Instructions for the task:
Leave the pictures behind and reproduce every line of the listing exactly.

[Opening Extracted material section]

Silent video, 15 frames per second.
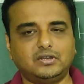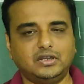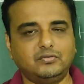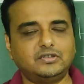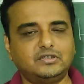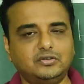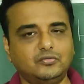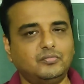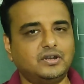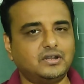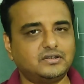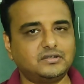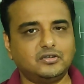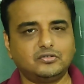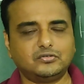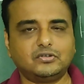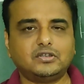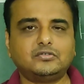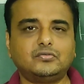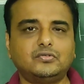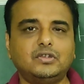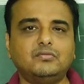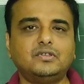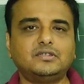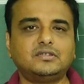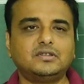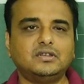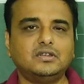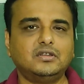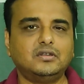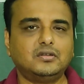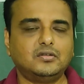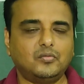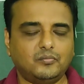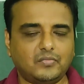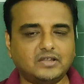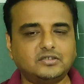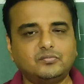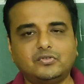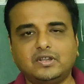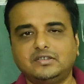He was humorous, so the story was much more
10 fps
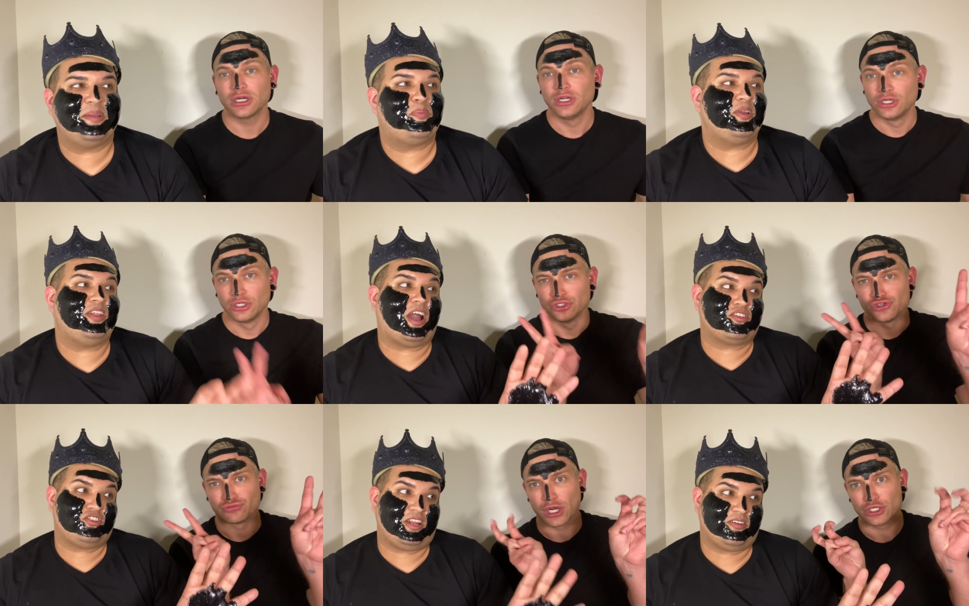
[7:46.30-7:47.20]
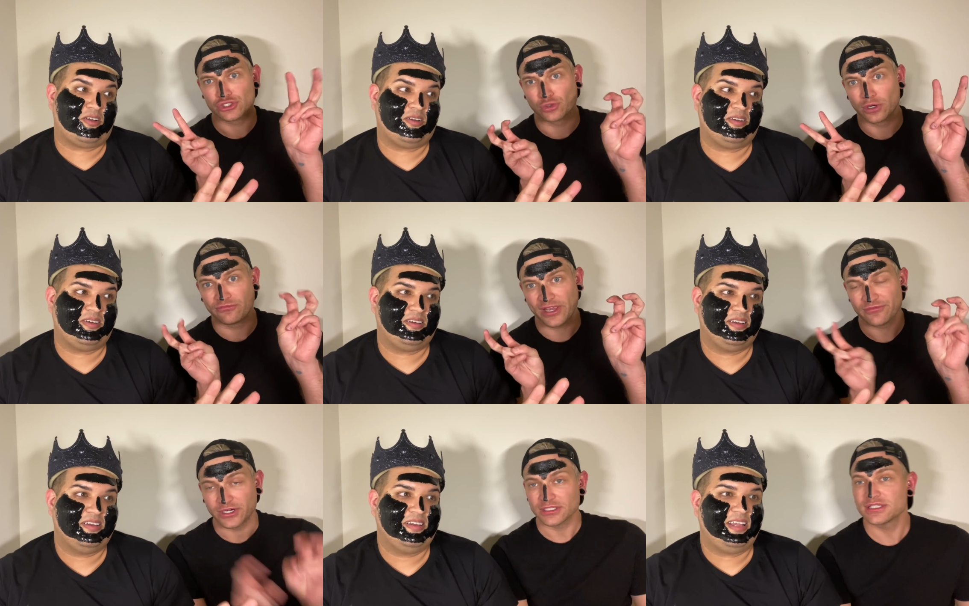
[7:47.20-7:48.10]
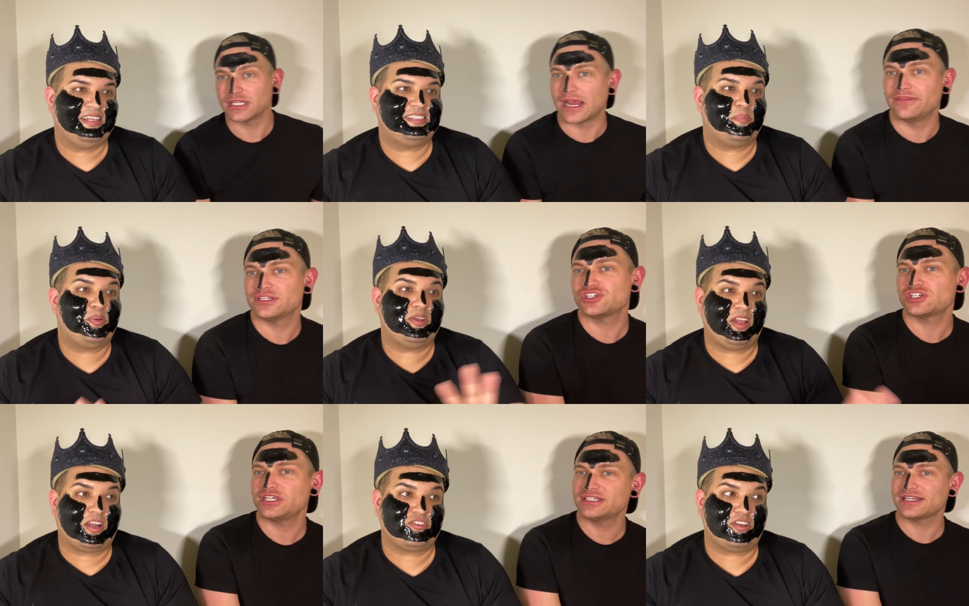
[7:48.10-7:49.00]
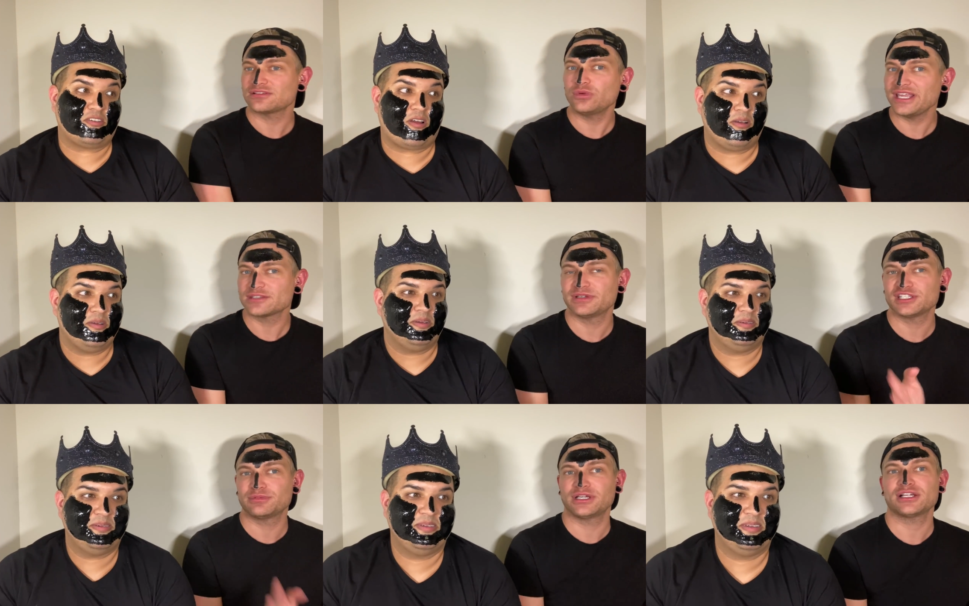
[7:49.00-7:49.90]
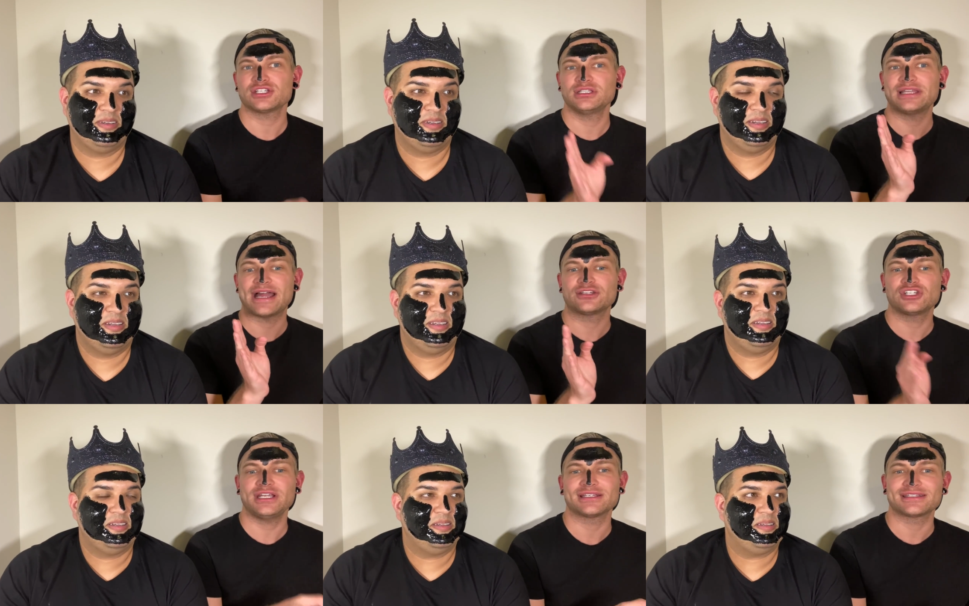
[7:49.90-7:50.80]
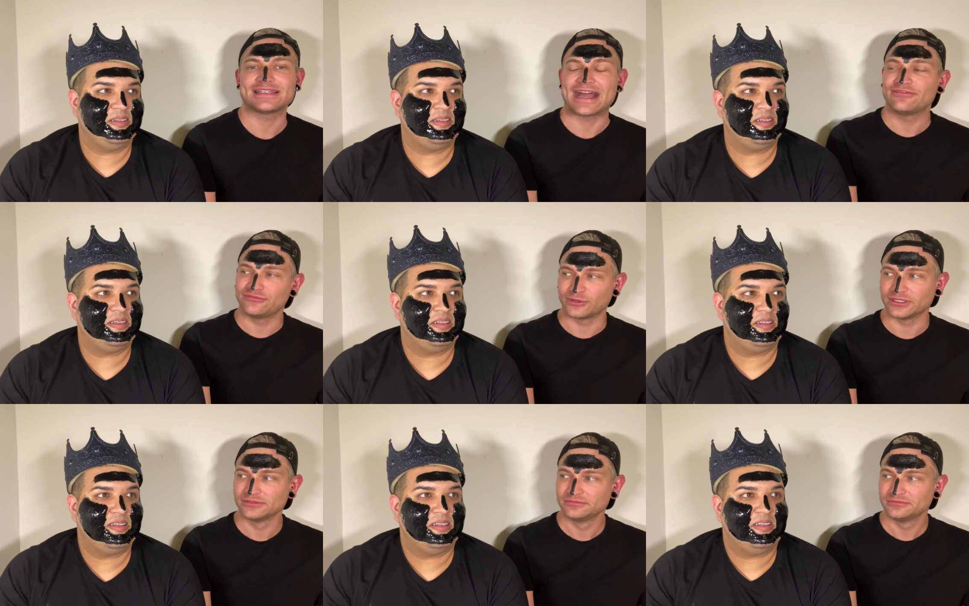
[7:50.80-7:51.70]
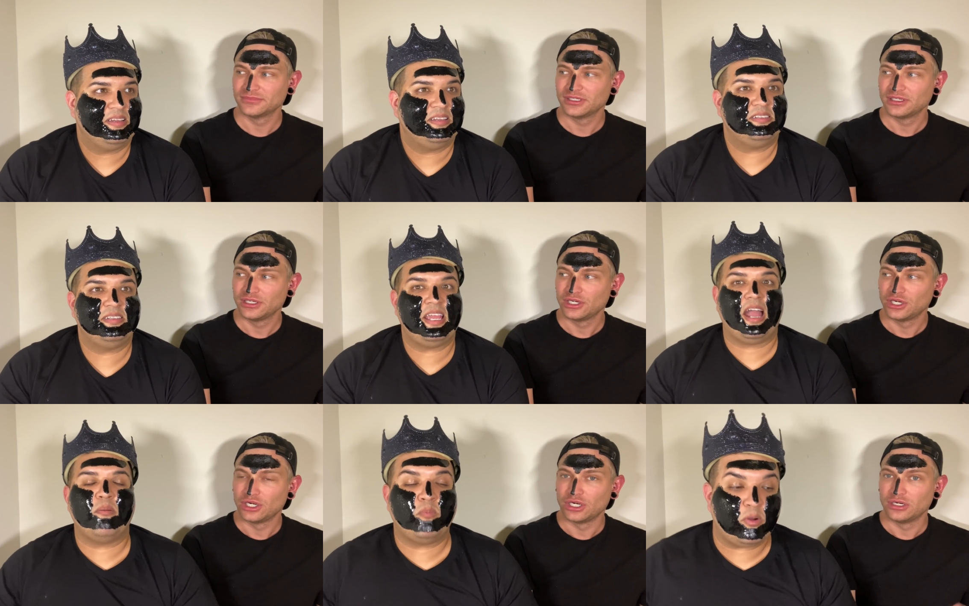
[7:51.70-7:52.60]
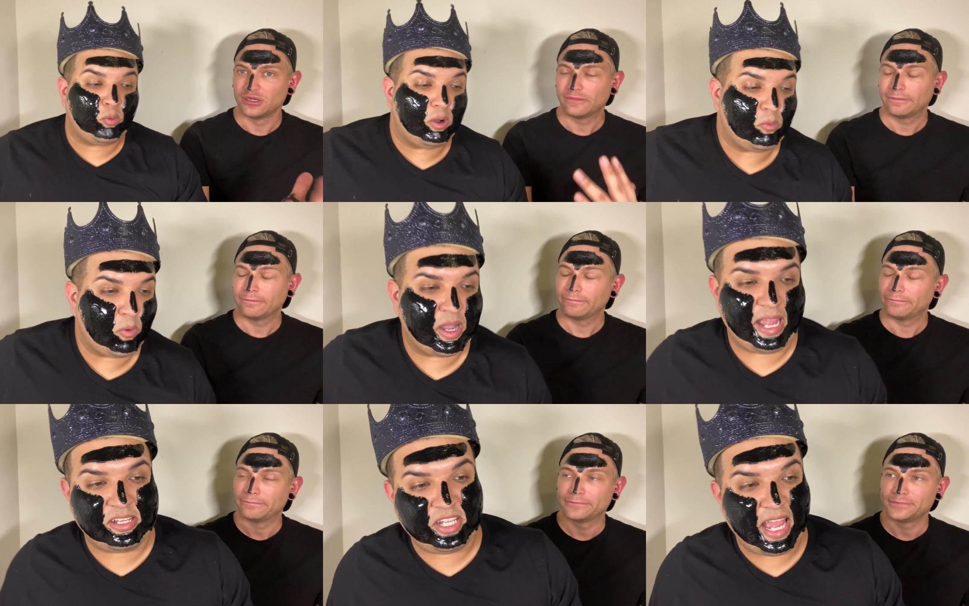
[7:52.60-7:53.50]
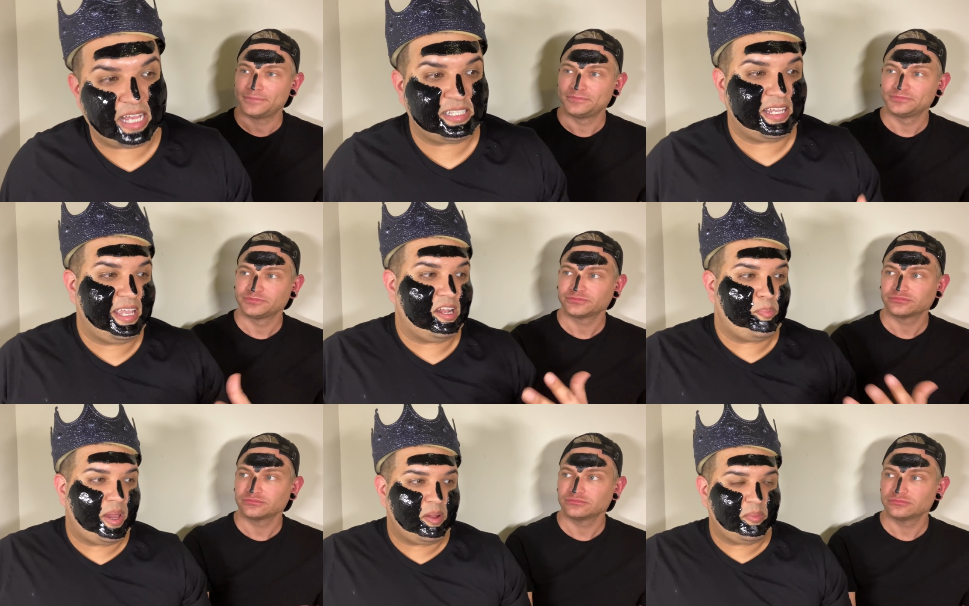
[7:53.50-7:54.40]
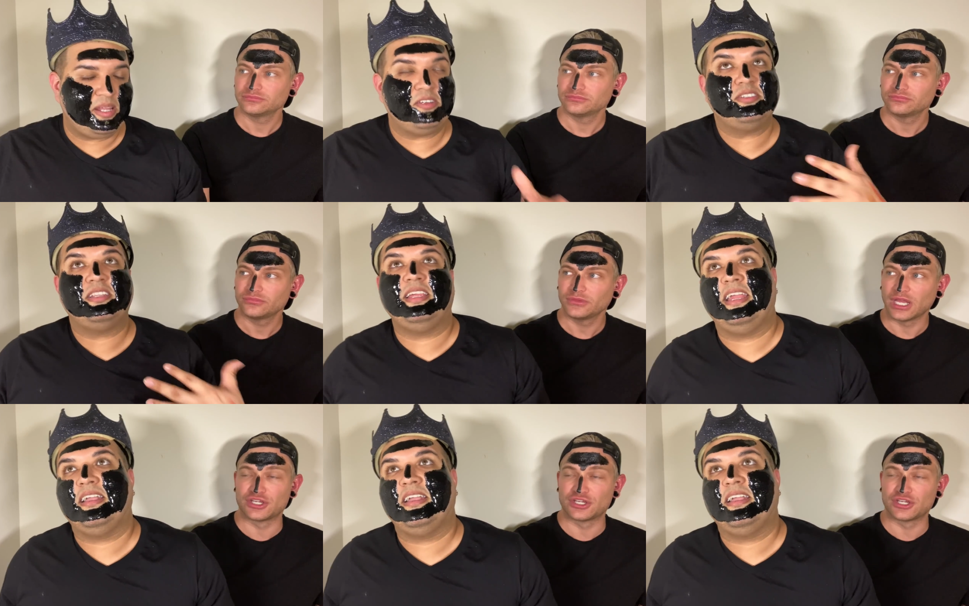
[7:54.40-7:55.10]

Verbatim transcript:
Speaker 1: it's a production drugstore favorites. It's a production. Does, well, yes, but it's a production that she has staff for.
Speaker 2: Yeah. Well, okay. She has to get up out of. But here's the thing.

[Closing Extracted material section]

Answer to this problem:
Silent video, 15 frames per second.
He was humorous, so the story was much more
10 fps
[7:46.30-7:47.20]
[7:47.20-7:48.10]
[7:48.10-7:49.00]
[7:49.00-7:49.90]
[7:49.90-7:50.80]
[7:50.80-7:51.70]
[7:51.70-7:52.60]
[7:52.60-7:53.50]
[7:53.50-7:54.40]
[7:54.40-7:55.10]

Verbatim transcript:
Speaker 1: it's a production drugstore favorites. It's a production. Does, well, yes, but it's a production that she has staff for.
Speaker 2: Yeah. Well, okay. She has to get up out of. But here's the thing.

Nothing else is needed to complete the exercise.